Tbh i'm gonna have quite simple make up so i'll probably ask my sister to do it for me and that way i wont be paying a fortune and i'll still feel like i'm having a treat if someone else does it hee hee


----------



## chelseaharvey

Im not sure what i am doing if im going to do my own or have someone do it for me... 

My makeup consits of MAC, Clinique, Urban Decay etc so i have a nice range of stuff & can do heavy makeup or very light... I could save myself money here by doing it myself.

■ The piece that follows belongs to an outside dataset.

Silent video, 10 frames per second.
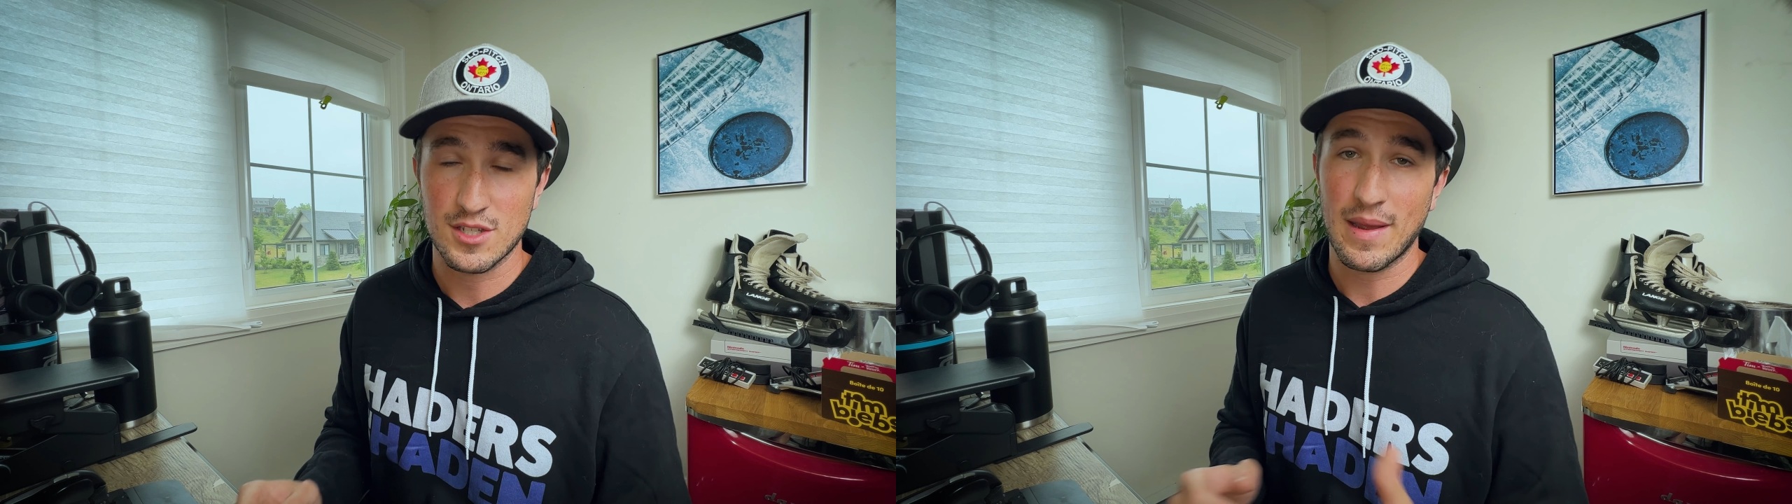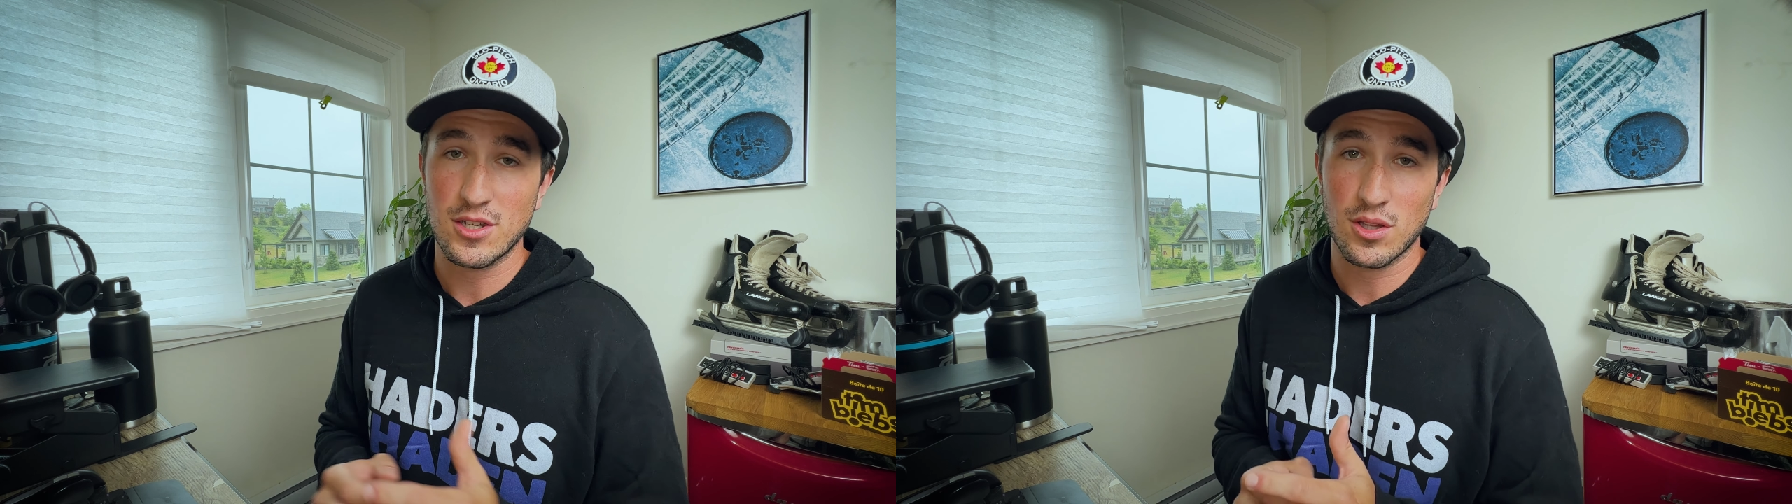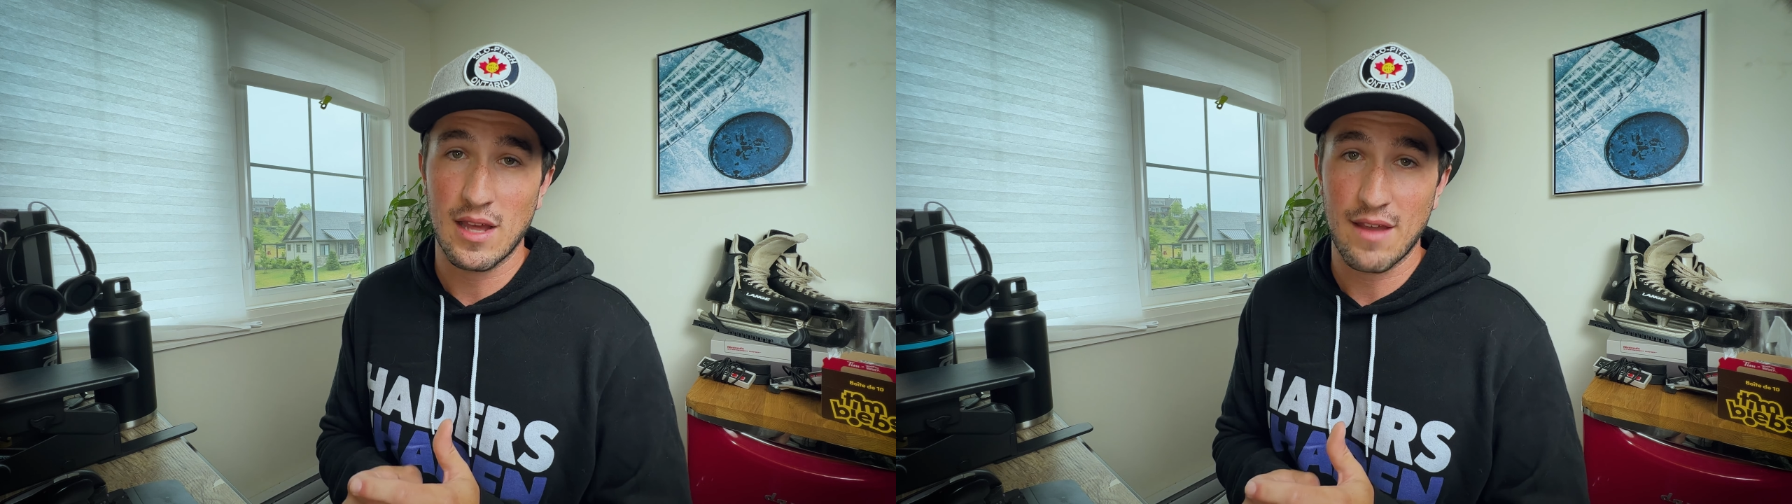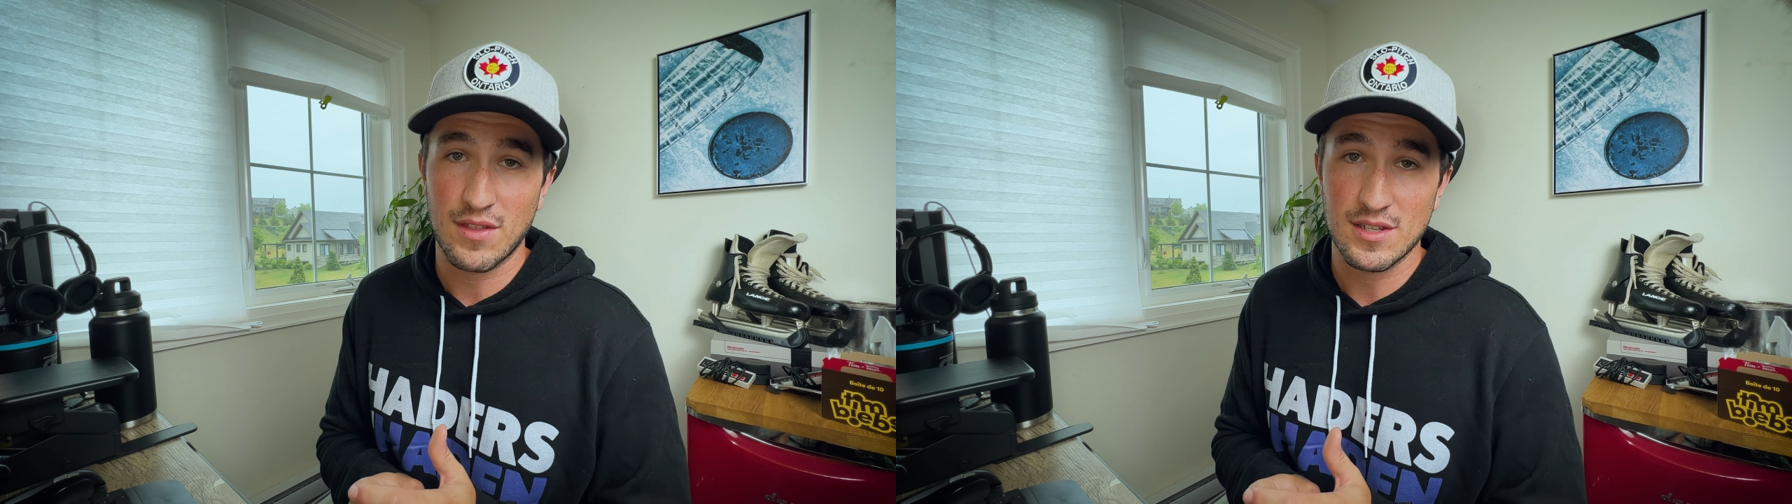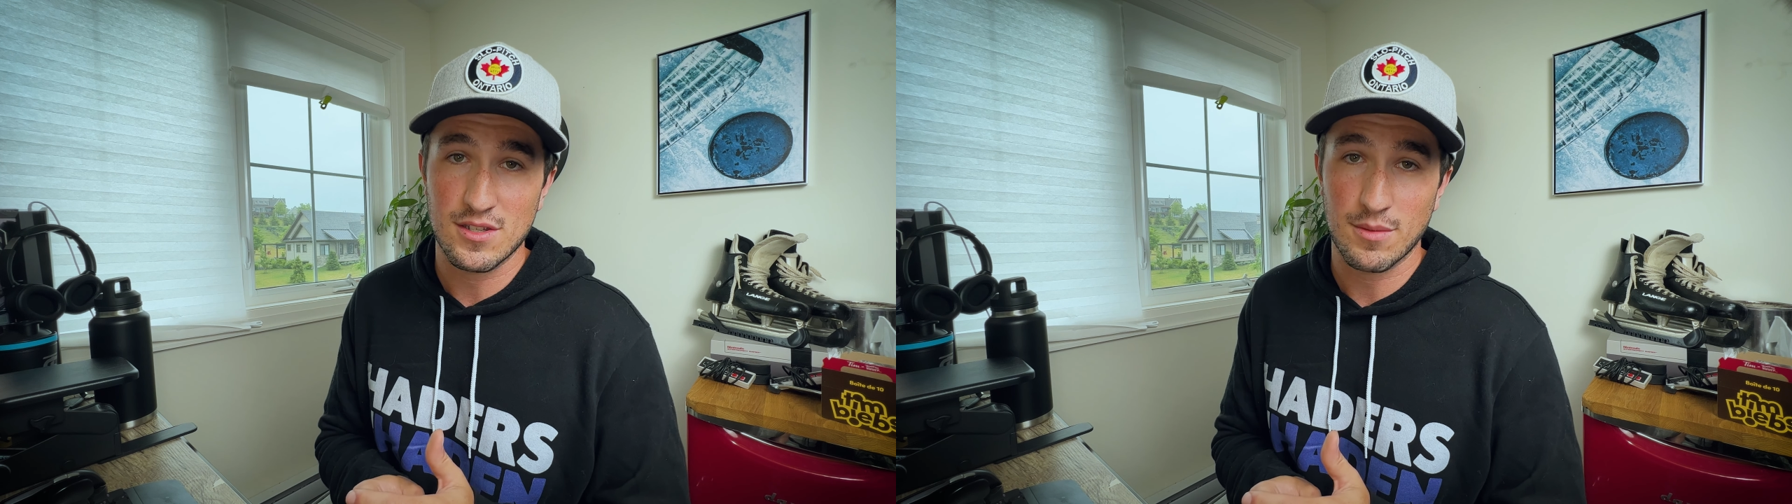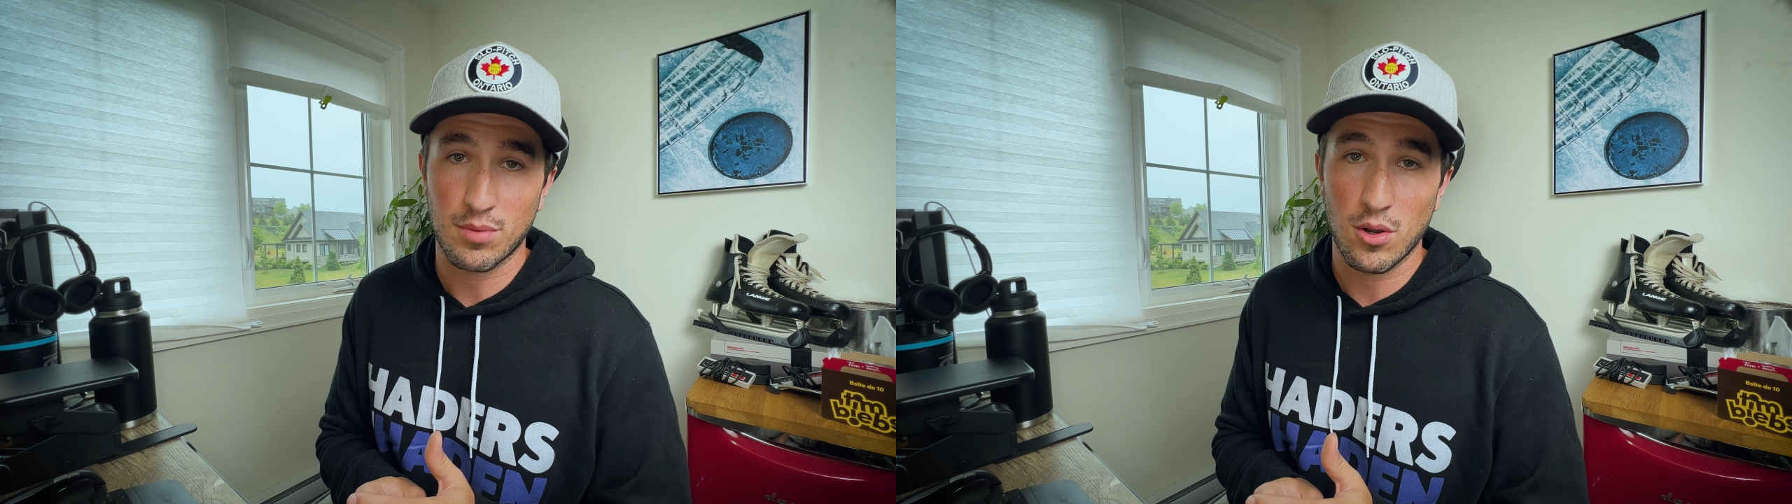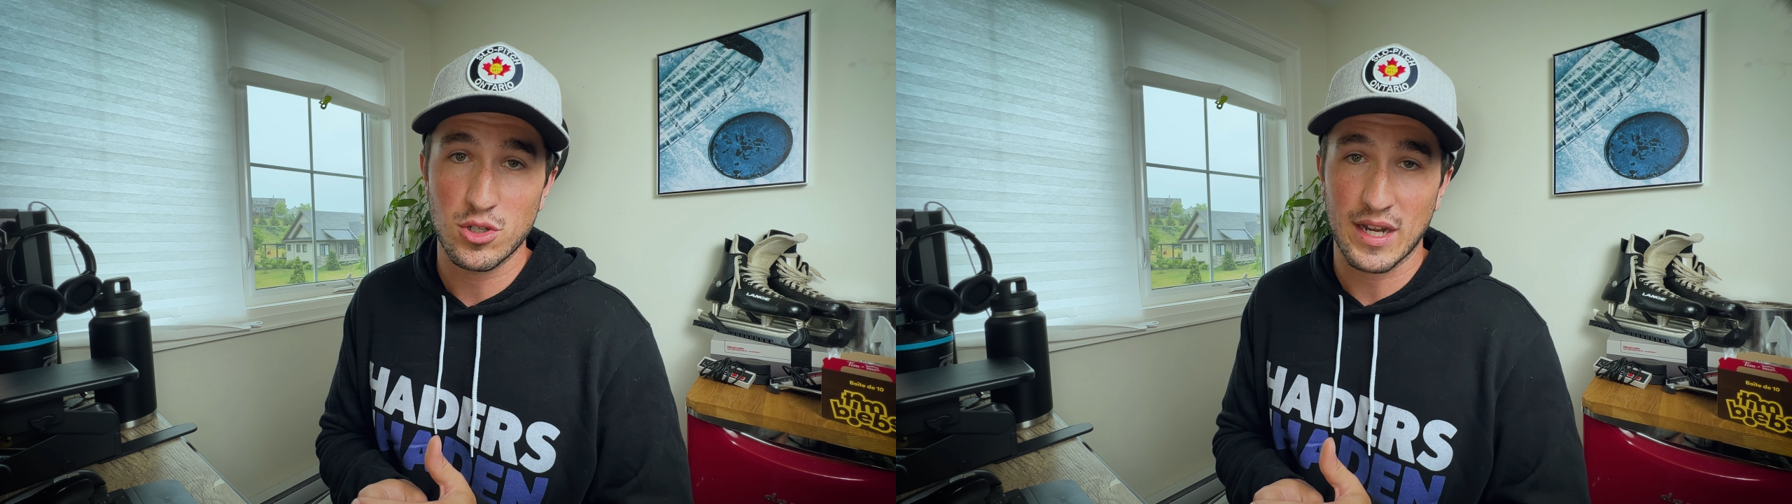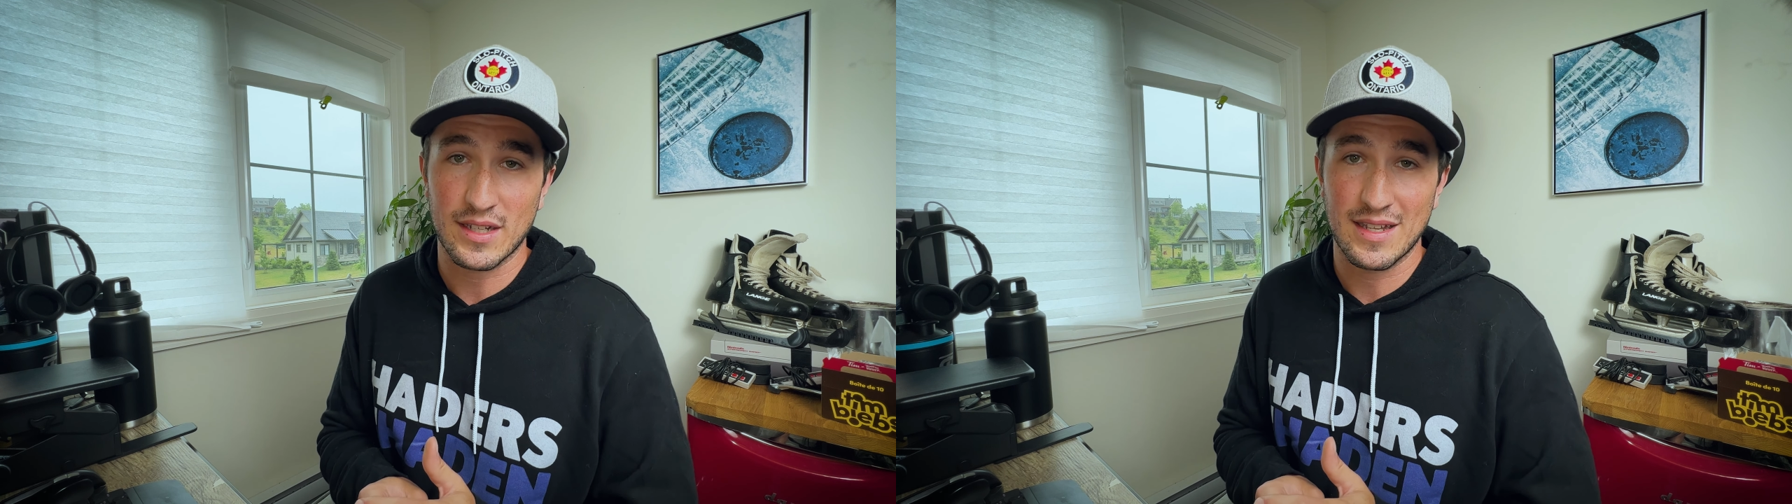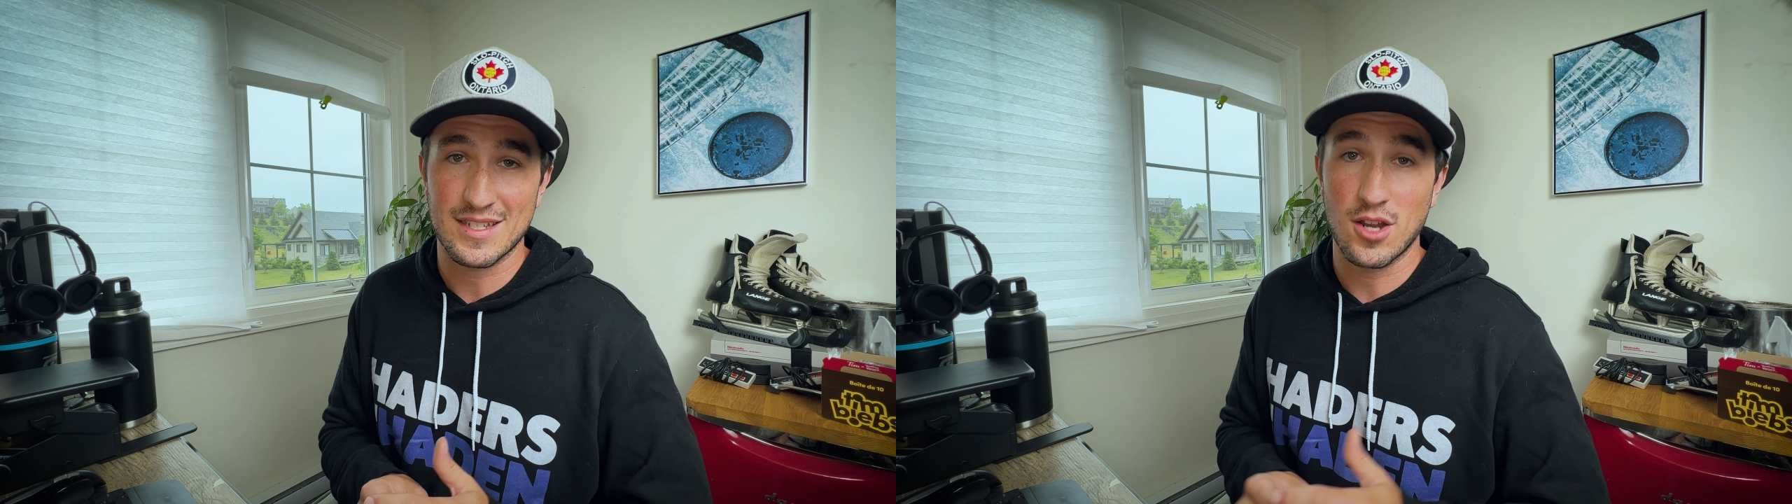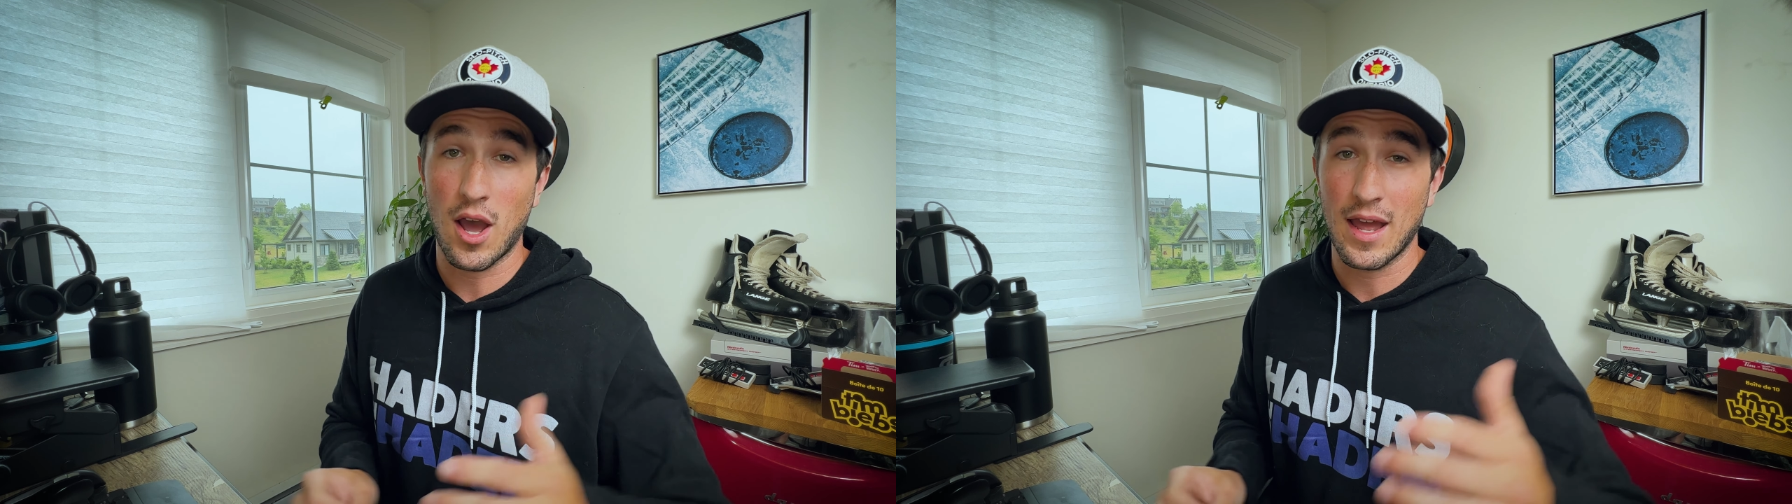especially if this is a project
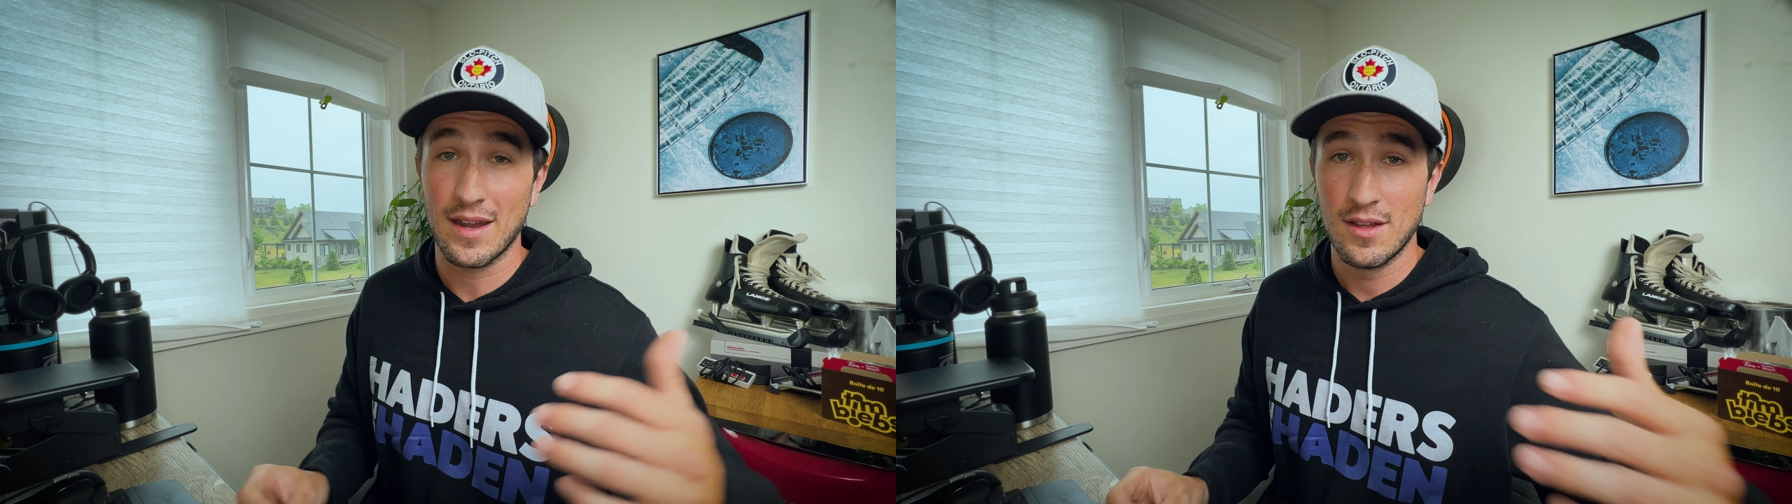that's not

I have had a quote from someone for hair & makeup


----------



## Hopeful 4 #1

A lovely lady in MAC did my make-up trial (before I bought stacks of it costing me a bomb!) - However, they have agreed I can come into the store on the morning of the wedding (its down the road from where I'm getting married) - and they will do my make up for me... for FREE!!


----------



## Niki

I'm having a make up artist do mine but having the trial early June :)


----------



## Midnight_Fairy

I never buy expensive make up because I always chuck my make up bag in the bin after 3mths, I know most last longer but I am funny with germs, it makes me cringe lol.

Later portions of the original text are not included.